While we sold or gave away almost everything we owned before we left, we still had enough possessions we “couldn’t live without” to fill a 10’ x 10’ storage unit. It seemed kind of small compared to having a whole house full of belongings. But when we returned we slid open the overhead door to the unit, took one look at all the things piled up and thought, “Why the heck did we keep all this?” (Along with, “Why do we have so many lamps?”)
We were going to keep traveling and writing so we couldn’t imagine settling down any time soon. By contrast, that stuff in the storage unit seemed quite settled in.
So we did what any rational person would do, we slid the door back down and walked away, not thinking about it for six months. Six months that we continued to pay monthly storage rent because we just couldn’t face going through it all again.

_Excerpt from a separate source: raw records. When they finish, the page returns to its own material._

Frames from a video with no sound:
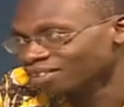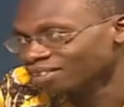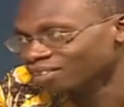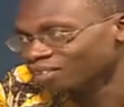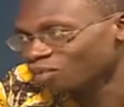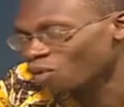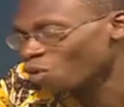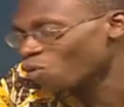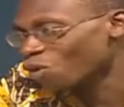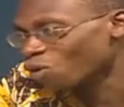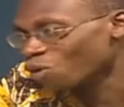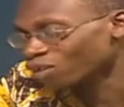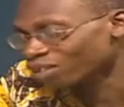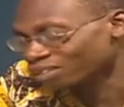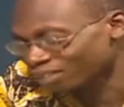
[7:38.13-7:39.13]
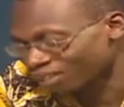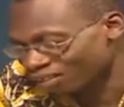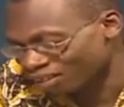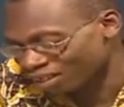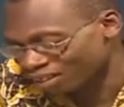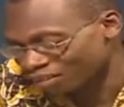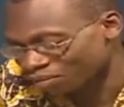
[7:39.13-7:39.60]
Though we're colleagues in Accra
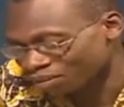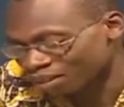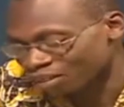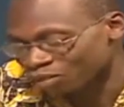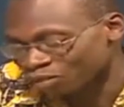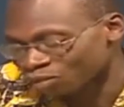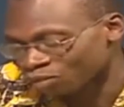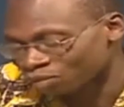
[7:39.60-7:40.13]
Academy, I don't know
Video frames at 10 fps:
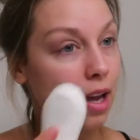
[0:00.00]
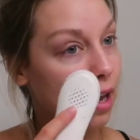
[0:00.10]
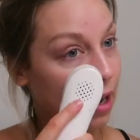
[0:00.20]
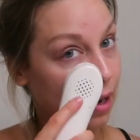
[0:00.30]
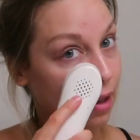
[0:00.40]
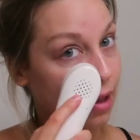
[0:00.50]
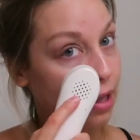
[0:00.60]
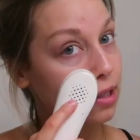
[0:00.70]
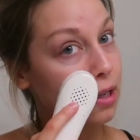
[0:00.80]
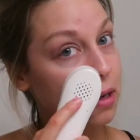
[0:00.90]
and
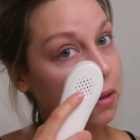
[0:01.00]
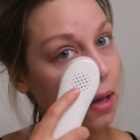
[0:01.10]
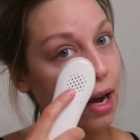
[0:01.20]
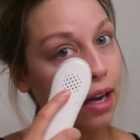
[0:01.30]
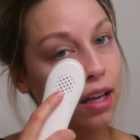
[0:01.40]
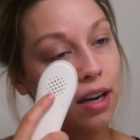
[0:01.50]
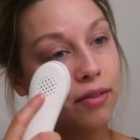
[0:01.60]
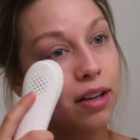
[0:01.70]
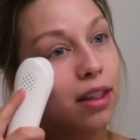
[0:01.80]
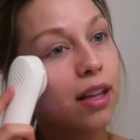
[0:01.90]
that's gonna lock in
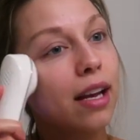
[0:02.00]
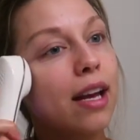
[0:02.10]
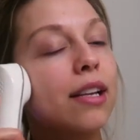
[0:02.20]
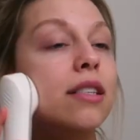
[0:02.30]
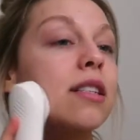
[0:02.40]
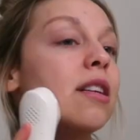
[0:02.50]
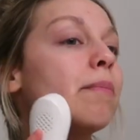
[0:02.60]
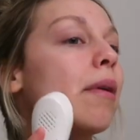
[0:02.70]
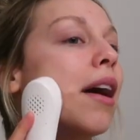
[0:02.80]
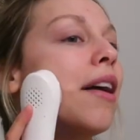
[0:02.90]
everything and
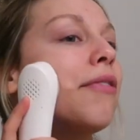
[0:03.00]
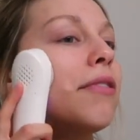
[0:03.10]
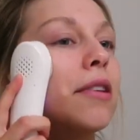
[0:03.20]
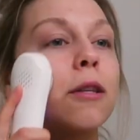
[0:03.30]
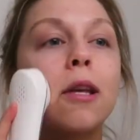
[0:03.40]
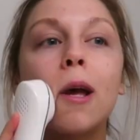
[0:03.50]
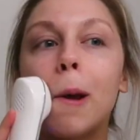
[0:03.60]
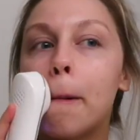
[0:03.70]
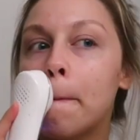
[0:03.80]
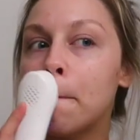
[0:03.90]
depuff the
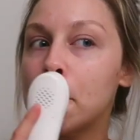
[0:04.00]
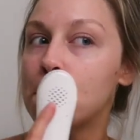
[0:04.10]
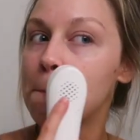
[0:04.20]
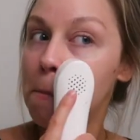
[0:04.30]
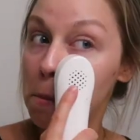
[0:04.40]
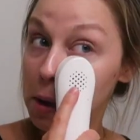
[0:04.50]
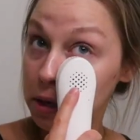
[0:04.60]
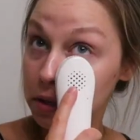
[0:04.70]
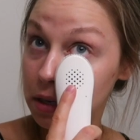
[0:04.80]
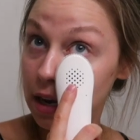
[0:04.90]
skin,
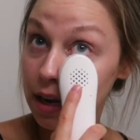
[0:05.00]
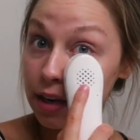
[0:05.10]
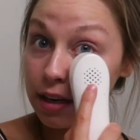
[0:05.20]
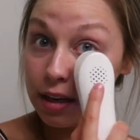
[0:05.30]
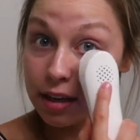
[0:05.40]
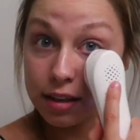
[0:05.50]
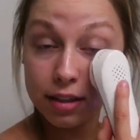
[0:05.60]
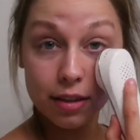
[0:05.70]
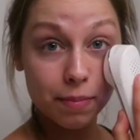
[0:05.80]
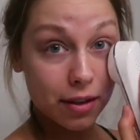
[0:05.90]
which I need
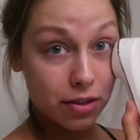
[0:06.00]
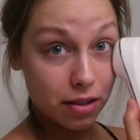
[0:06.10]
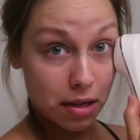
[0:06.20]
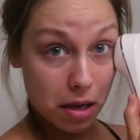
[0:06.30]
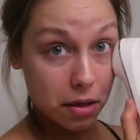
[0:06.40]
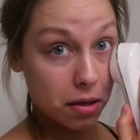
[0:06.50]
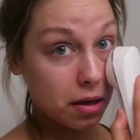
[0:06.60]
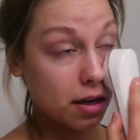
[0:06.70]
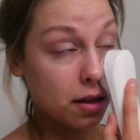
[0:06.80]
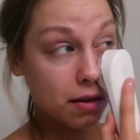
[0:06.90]
especially
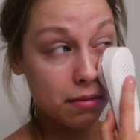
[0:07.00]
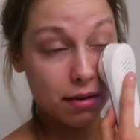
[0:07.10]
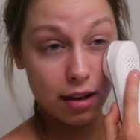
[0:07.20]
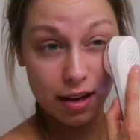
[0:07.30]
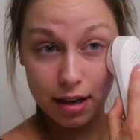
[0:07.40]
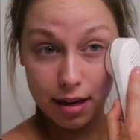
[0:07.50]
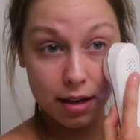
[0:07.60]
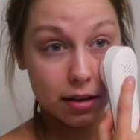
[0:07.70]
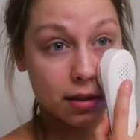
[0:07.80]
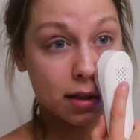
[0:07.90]
underneath of my
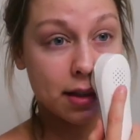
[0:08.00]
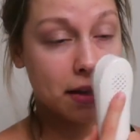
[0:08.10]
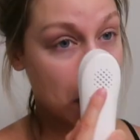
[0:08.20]
eyes.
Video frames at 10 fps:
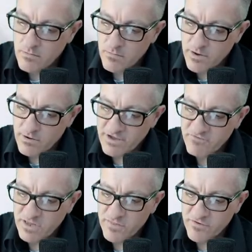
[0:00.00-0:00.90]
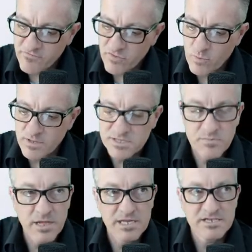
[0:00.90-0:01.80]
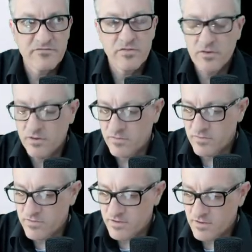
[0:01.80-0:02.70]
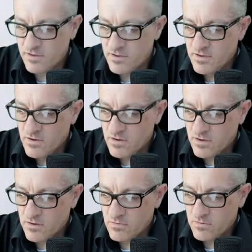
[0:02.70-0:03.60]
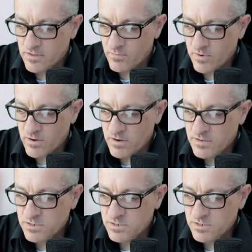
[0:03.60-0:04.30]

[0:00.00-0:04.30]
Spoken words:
we don't have anything for the 1s place for the whole number.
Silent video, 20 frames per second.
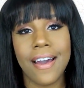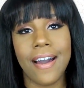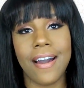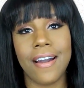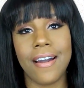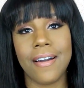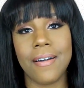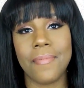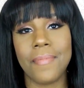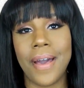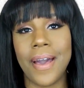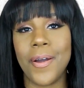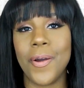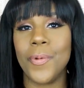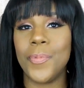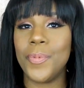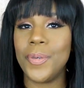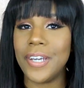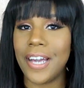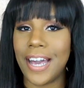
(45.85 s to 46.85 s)
I
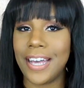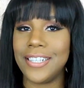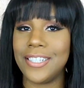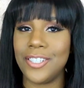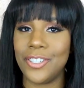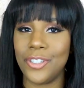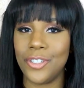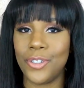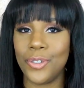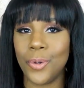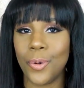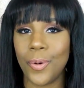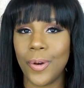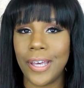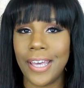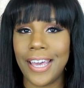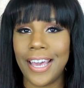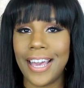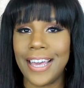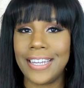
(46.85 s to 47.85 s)
hope you guys enjoy,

During that time we gave a lecture at the Penn State Arts & Culture Series about our adventure and mentioned how we now live out of our suitcases, possessions no longer meaning anything to us. But a little voice in the back of our heads kept saying, “You hypocrites, what about all that crap in your storage unit?”
The voice kept getting louder and no amount of justifying–but it’s a pain to get rid of all that stuff, what if we need it again?, we just don’t have the time!—could make the voice go away. We were just coming up with pitiful excuses to avoid reality.
So we decided to clean out the shed and finally make the hard choices to get rid of our remaining possessions. Did we really need our college yearbooks anymore or CDs or any of the detritus of everyday life? We packed a few sentimental objects like family photos (after severely culling them) into boxes to store in a cousin’s basement. We sold or gave away the rest.
Since we are living a nomadic lifestyle, the material possessions we now own have to fit into the trunk of our car. (Without even spilling over into the back seat, Michael is very proud of his packing capabilities.)
One of the most common questions we get from people we meet along the way is “What about all your stuff?” We’re now pleased to answer, “What stuff?” This is the lightest and most free we have ever felt. No weight bearing us down, no material goods to worry about.
Believe it or not, it’s a lot of work to simplify your life, more so than we anticipated. But in the end, it’s been worth it and we encourage you to try it. If you could snap your fingers and cut some items from YOUR life, what would they be? (Please, no spouses.)